Throughout 1200 – 1500 A.D. in England, a potion called dwale was used as an anesthetic. This mixture contained bile, opium, lettuce, bryony, and hemlock. Surgeons roused them by rubbing vinegar and salt on their cheekbones. One can find records of dwale in numerous literary sources, including Shakespeare’s Hamlet, and the John Keats poem “Ode to a Nightingale”. In the 13th century, we have the first prescription of the “spongia soporifica”—a sponge soaked in the juices of unripe mulberry, flax, mandragora leaves, ivy, lettuce seeds, lapathum, and hemlock with hyoscyamus.

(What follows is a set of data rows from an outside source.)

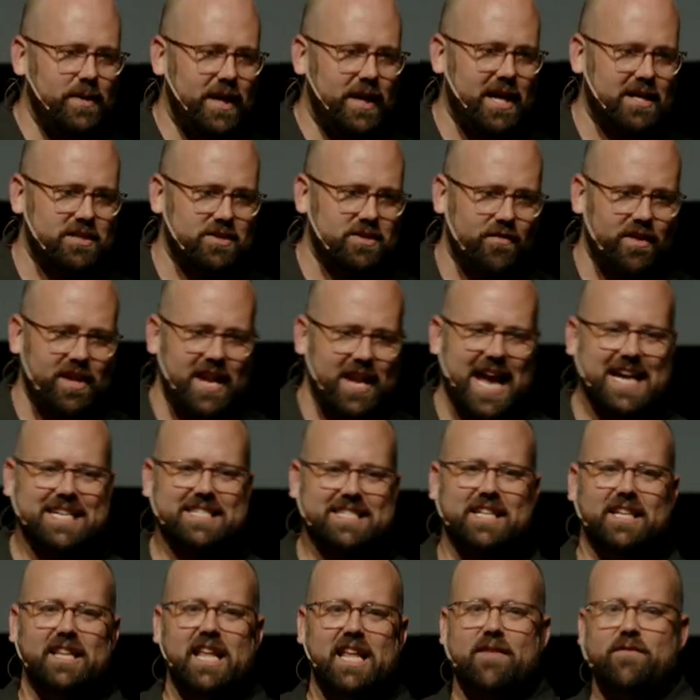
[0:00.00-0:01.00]
because over the
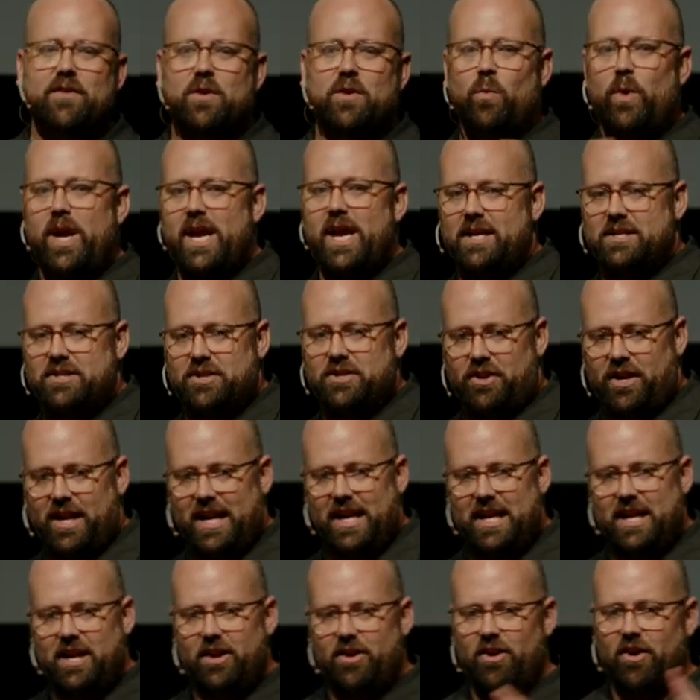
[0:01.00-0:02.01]
next 11 weeks, you're
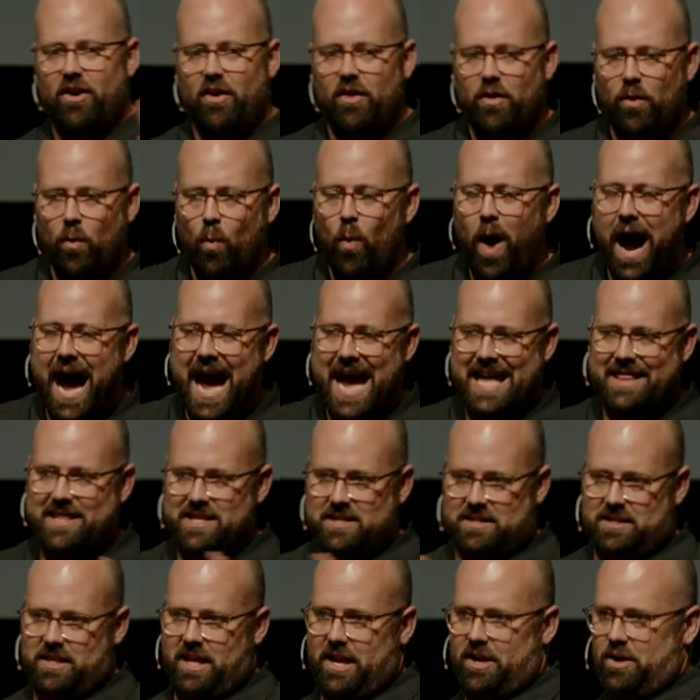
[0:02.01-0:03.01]
going to hear why
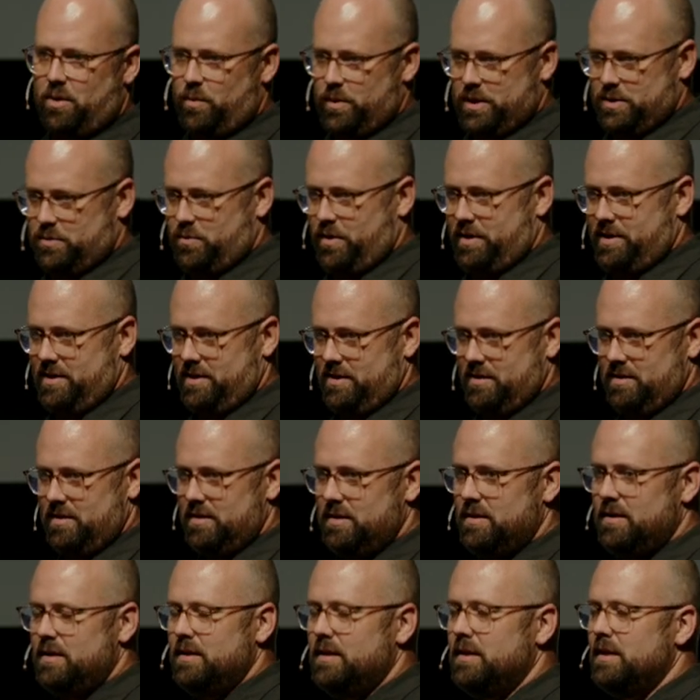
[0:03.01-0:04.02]
this letter was written.
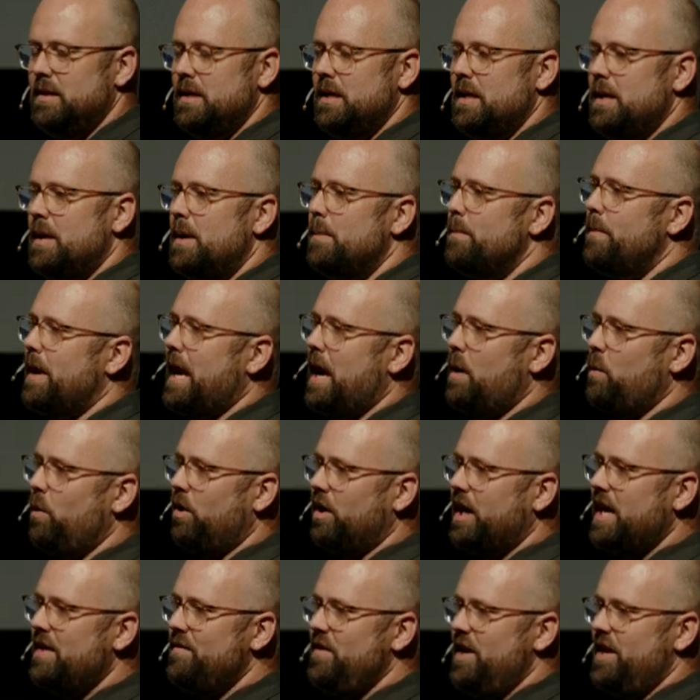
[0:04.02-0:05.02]
But I will
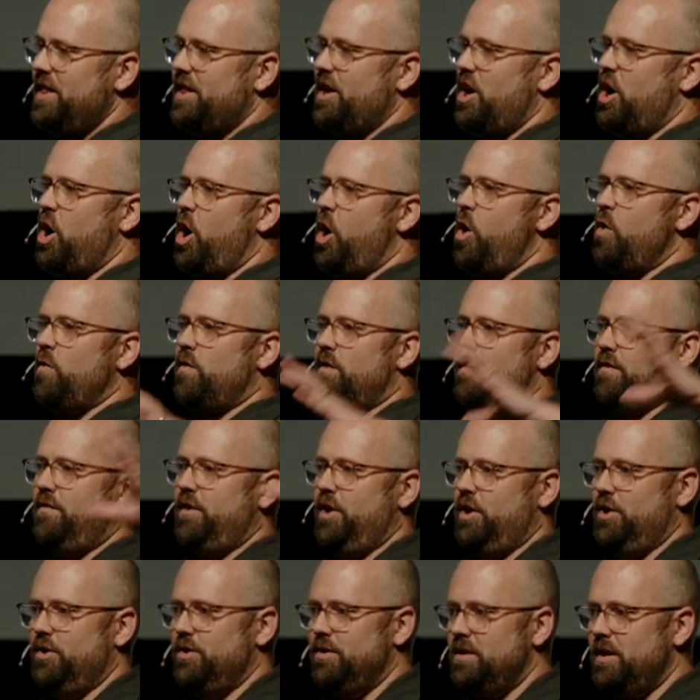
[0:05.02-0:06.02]
give you the
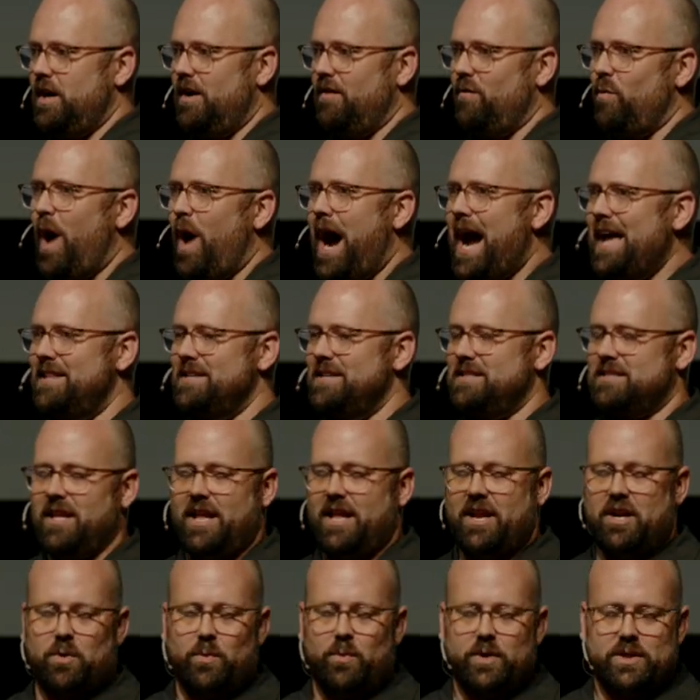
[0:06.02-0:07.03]
overview of why this
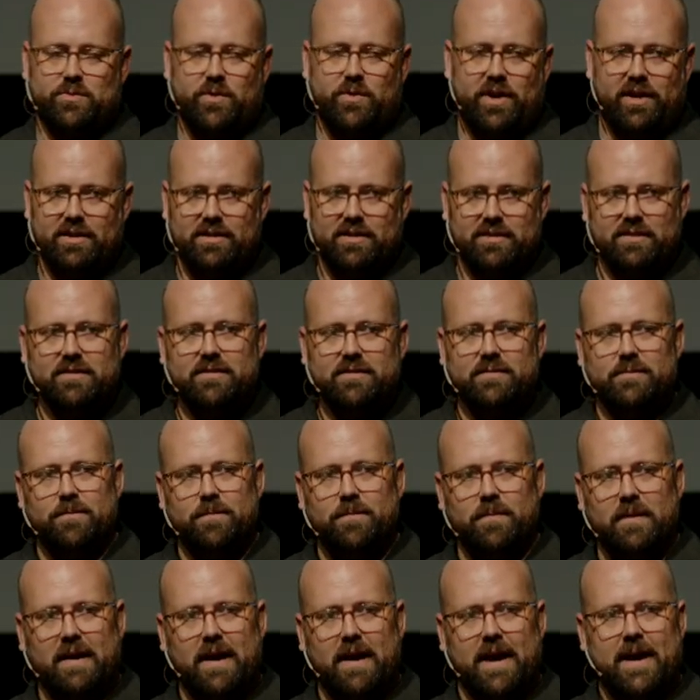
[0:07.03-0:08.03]
letter was written.
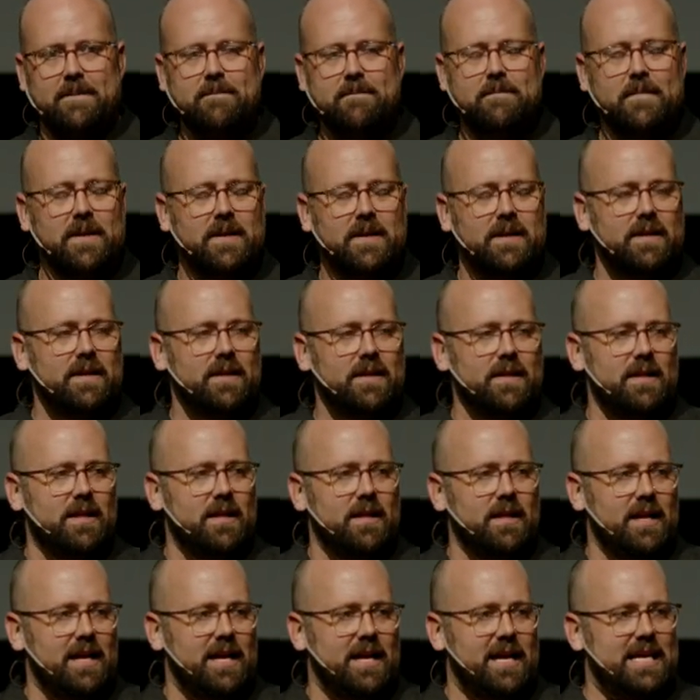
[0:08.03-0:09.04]
Okay?
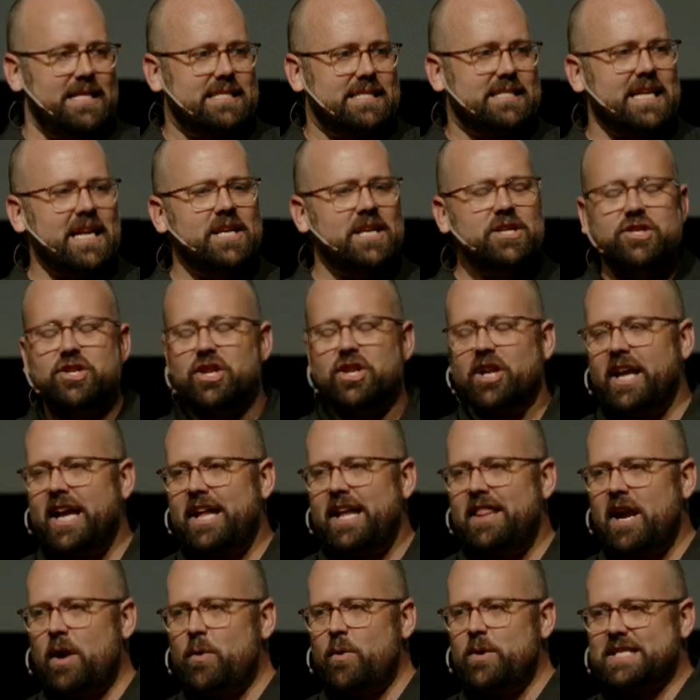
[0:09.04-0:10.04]
Essentially,
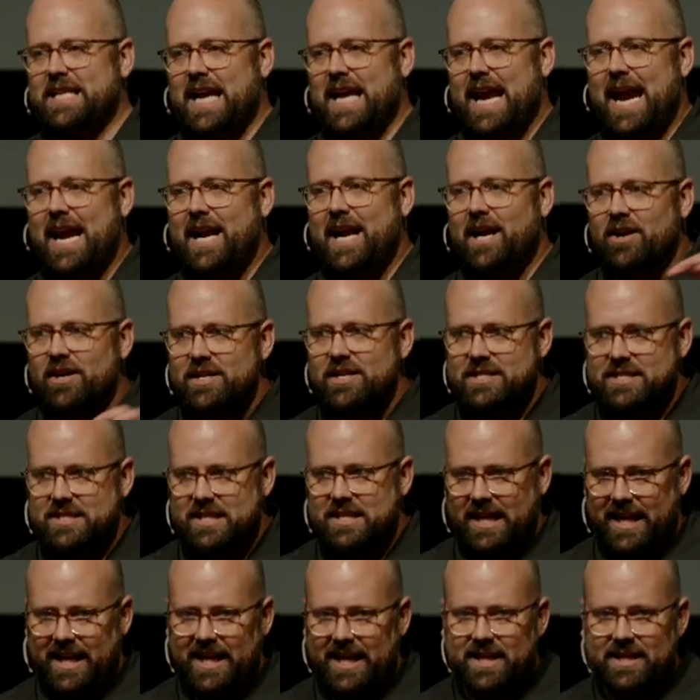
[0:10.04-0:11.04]
there was a
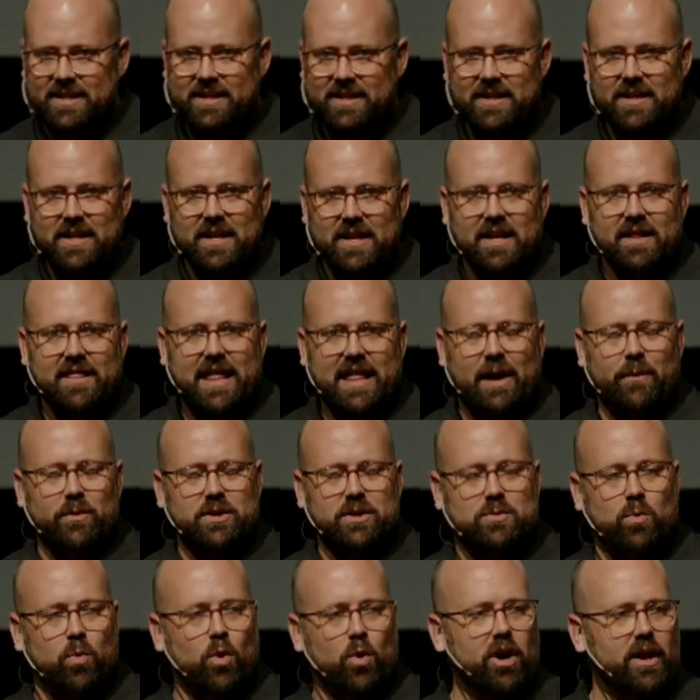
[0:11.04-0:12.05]
heresy that
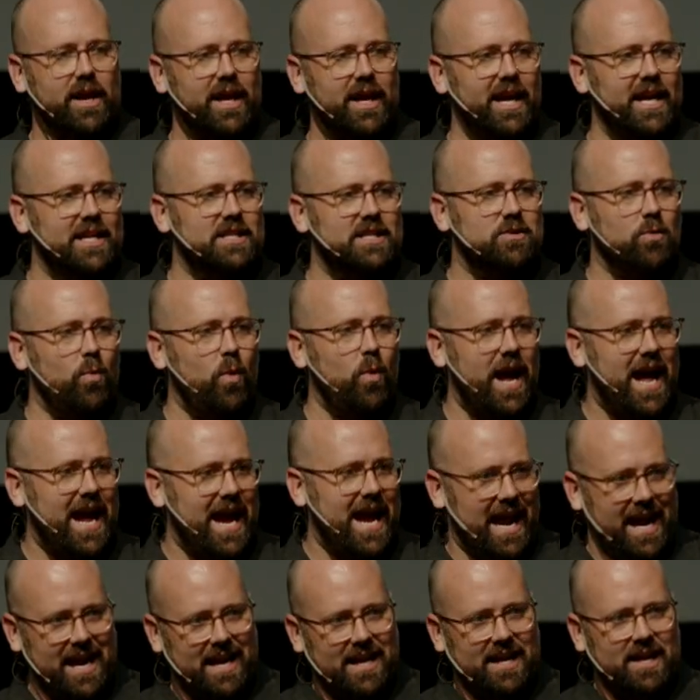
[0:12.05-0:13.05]
was working its
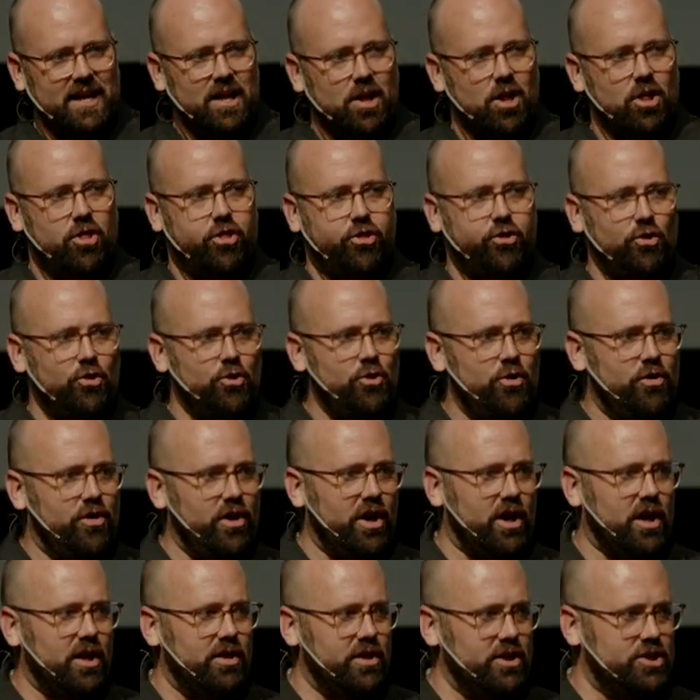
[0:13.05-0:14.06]
way through
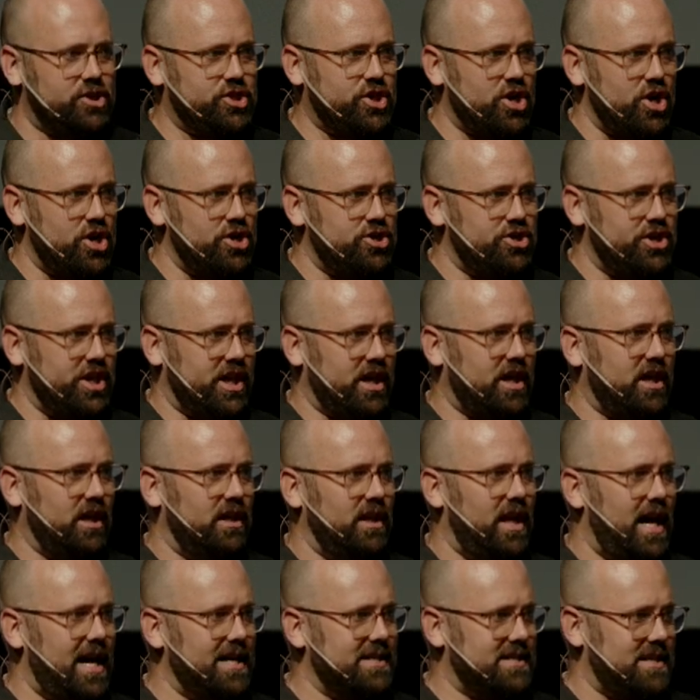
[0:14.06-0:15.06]
the, the church in
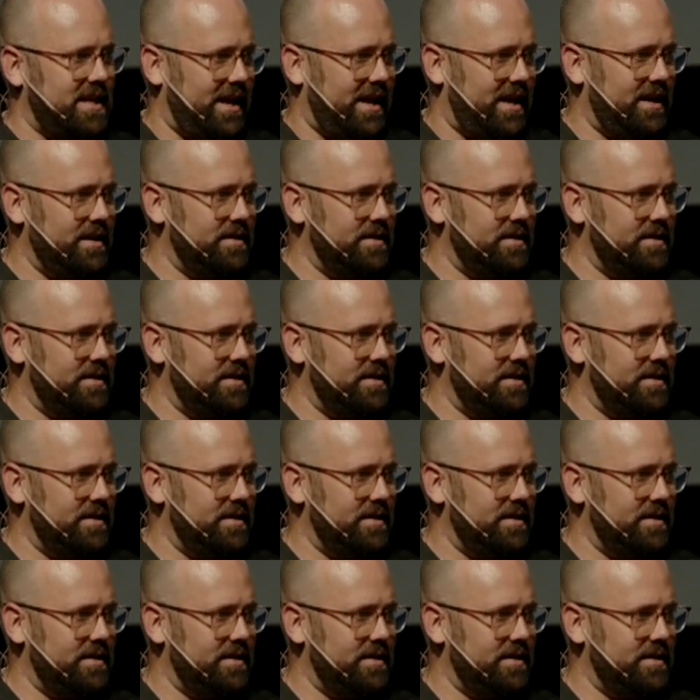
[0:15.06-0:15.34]
Colossae.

After treatment and/or storage, the sponge could be heated and the vapors inhaled with anasthetic effect.

Alchemist Ramon Llull has been credited with discovering diethyl ether in 1275. Aureolus Theophrastus Bombastus von Hohenheim (1493–1541), better known as Paracelsus, discovered the analgesic properties of diethyl ether around 1525.  August Sigmund Frobenius gave the name Spiritus Vini Æthereus to the substance in 1730.